Studies on the importance of the media are not something recent. In 1974, Noëlle-Neuman considered that journalists have the power to decide the outcome of elections. In 1982, Chaffee & Hochheimer openly talked about the influence of the media in politics and the relationship between the two. The authors state that the role of the press, radio and television is mainly informative for the people, more than persuasive, but insist on the ability to influence, a feature that served as an inspiration for McCombs & Shaw (1972) to start the study of the agenda setting, which equates information with power.
The theory of the agenda setting (McCombs & Shaw, 1986) seems appropriate to address many theoretical approaches of our work. The principles of the theory are in line with many of the aspects that we assess in this study on informative contents, and more specifically on the processing of political and institutional information in TVE.

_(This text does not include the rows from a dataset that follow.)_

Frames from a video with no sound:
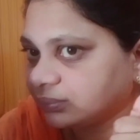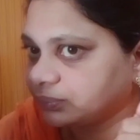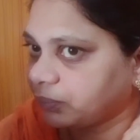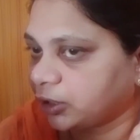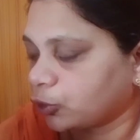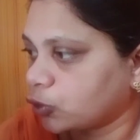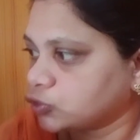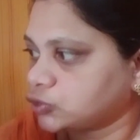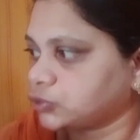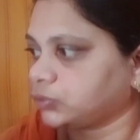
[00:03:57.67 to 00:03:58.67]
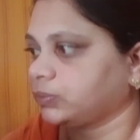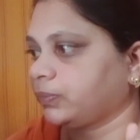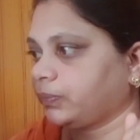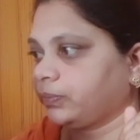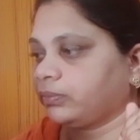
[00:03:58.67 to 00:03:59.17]
లాస్ట్లో చెప్తారు ఇక
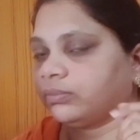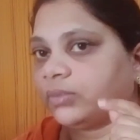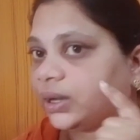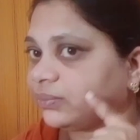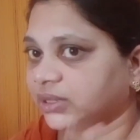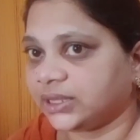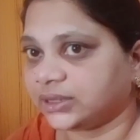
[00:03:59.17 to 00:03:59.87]
రెండో ఫేస్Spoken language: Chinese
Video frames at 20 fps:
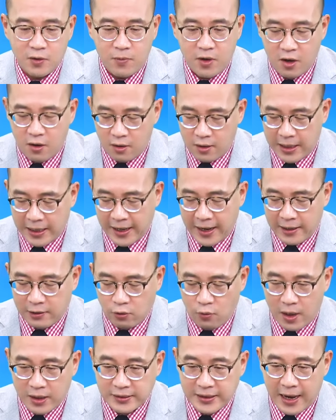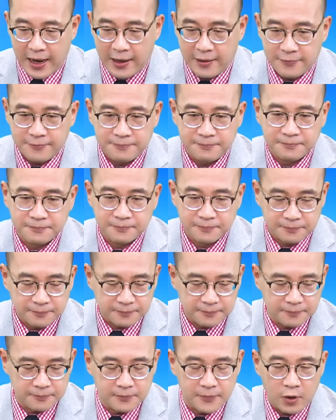没有？来看广达，
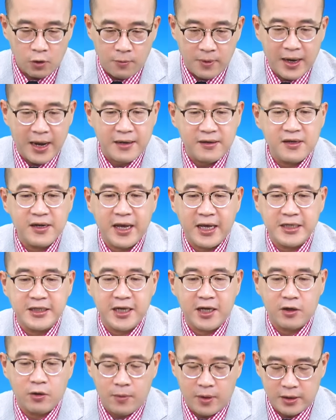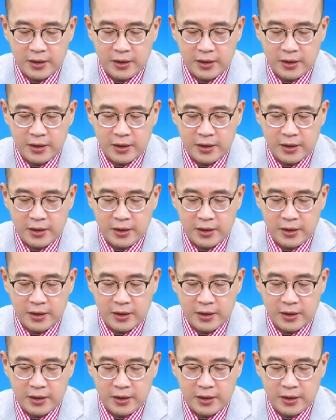我们看日 K 线，同不？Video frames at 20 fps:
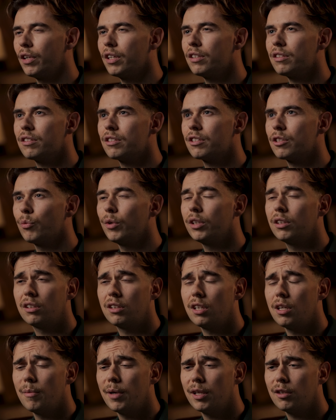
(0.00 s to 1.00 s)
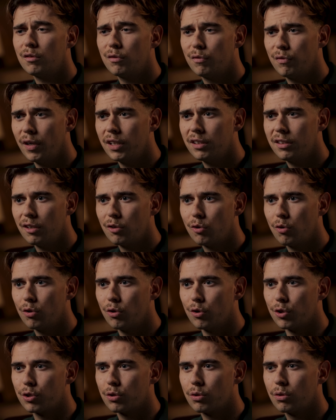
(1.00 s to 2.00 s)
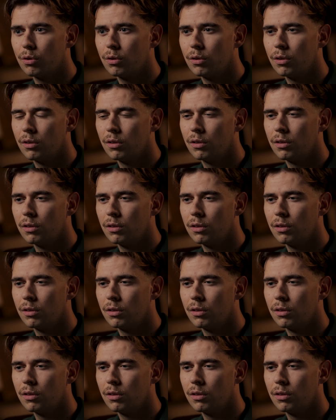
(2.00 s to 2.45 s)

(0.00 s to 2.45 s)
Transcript: vezes, o entretenimento vem ter connosco.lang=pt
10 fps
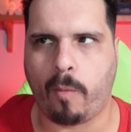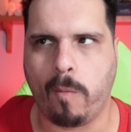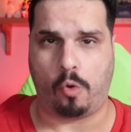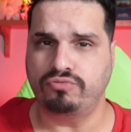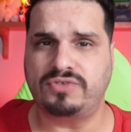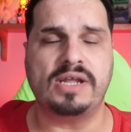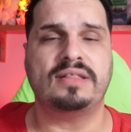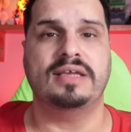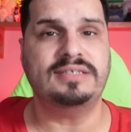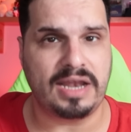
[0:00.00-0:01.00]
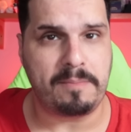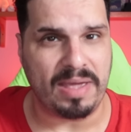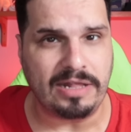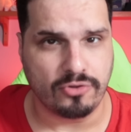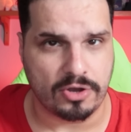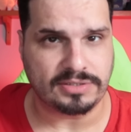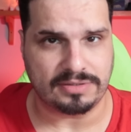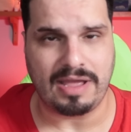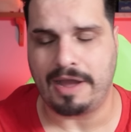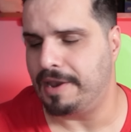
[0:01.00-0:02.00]
Com certeza ele é bem
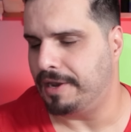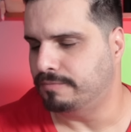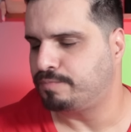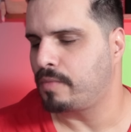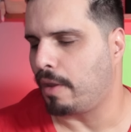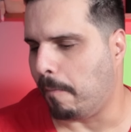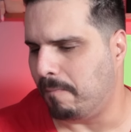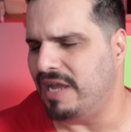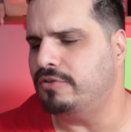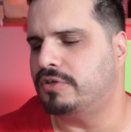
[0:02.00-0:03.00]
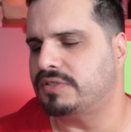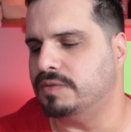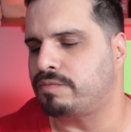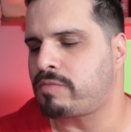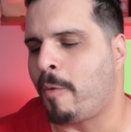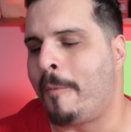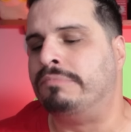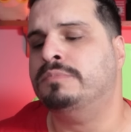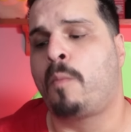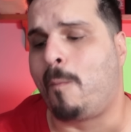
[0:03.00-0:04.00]
doce, tá, galera? Bem doce
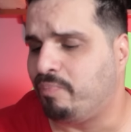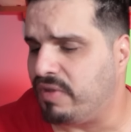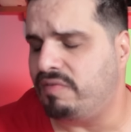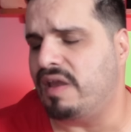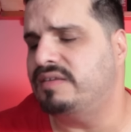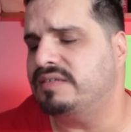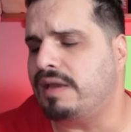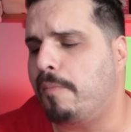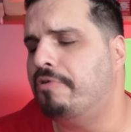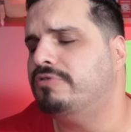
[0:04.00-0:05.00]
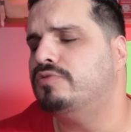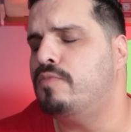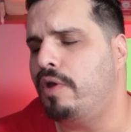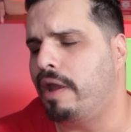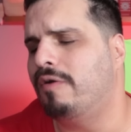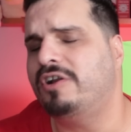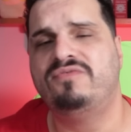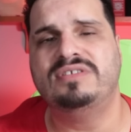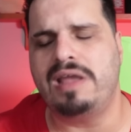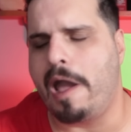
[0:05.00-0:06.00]
e tem esse sabor de morango
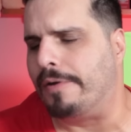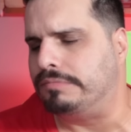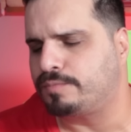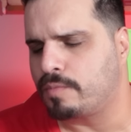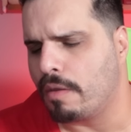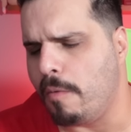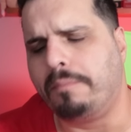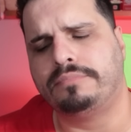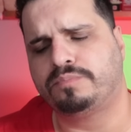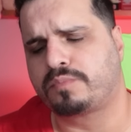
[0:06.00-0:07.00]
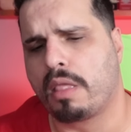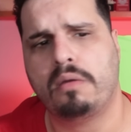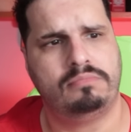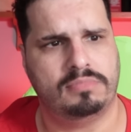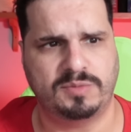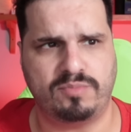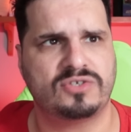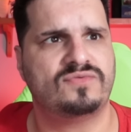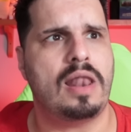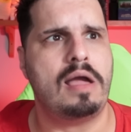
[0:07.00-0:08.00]
artificial. Mas
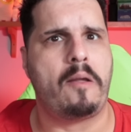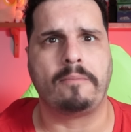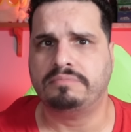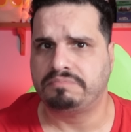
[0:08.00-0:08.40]
posso falar?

McCombs (1992: 820-821) maintains that the news not only tell us what to think but how to think about it (McCombs lets us see that there is a configuration of the public opinion). Both the selection of topics for the news’ agenda and the selection of frameworks on these topics are powerful roles of the agenda setting. McCombs & Shaw (1993:63) state that “whatever the attributes of an issue presented on the news agenda, the consequences for audience behaviour are considerable. Agenda setting is a process that can affect both what to think about and how to think about it”. Indeed, one of the aspects of our research coincides with one of the core issues of the agenda setting: “the mass media do not tell people ‘what to think’ but ‘what to think about’” (Edelstein, 1993).
McCombs & Shaw (1986) managed to demonstrate that the campaign’s agenda in the media influenced the public opinion. Therefore, it was the media that directed the agenda setting. This is one of the keys that explains the enormous interest in controlling the mass media, especially by political parties and institutions. Most of the interferences in the labelled sensitive news, particularly political and institutional news, must be explained from this perspective.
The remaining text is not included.